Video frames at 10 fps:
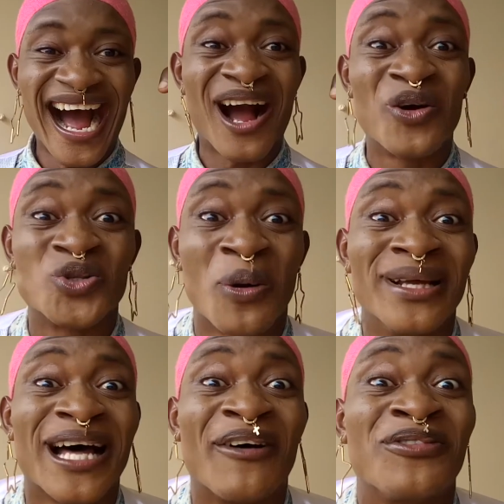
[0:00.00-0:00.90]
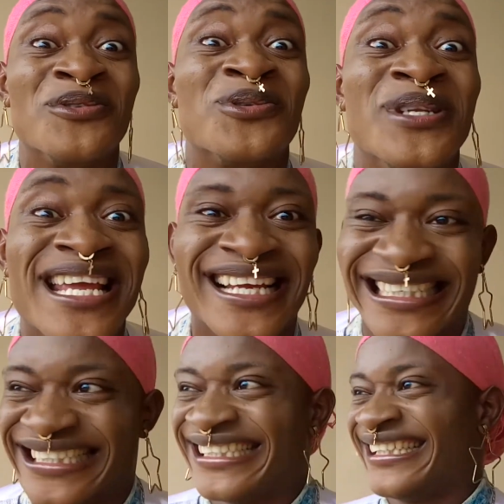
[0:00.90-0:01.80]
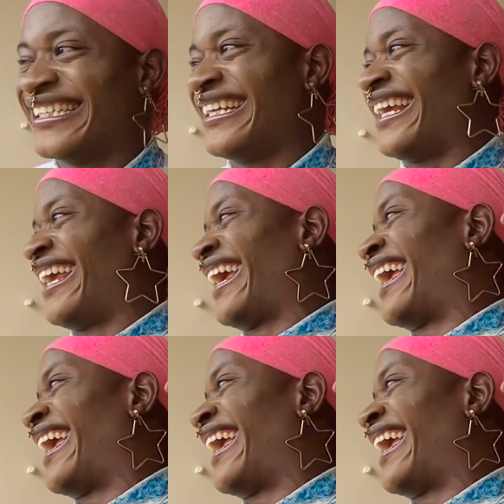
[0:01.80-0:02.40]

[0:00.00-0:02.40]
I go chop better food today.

* * *

Above are the records; print them all exactly and keep the pictures out.

Video frames at 10 fps:
[0:00.00-0:00.90]
[0:00.90-0:01.80]
[0:01.80-0:02.40]

[0:00.00-0:02.40]
I go chop better food today.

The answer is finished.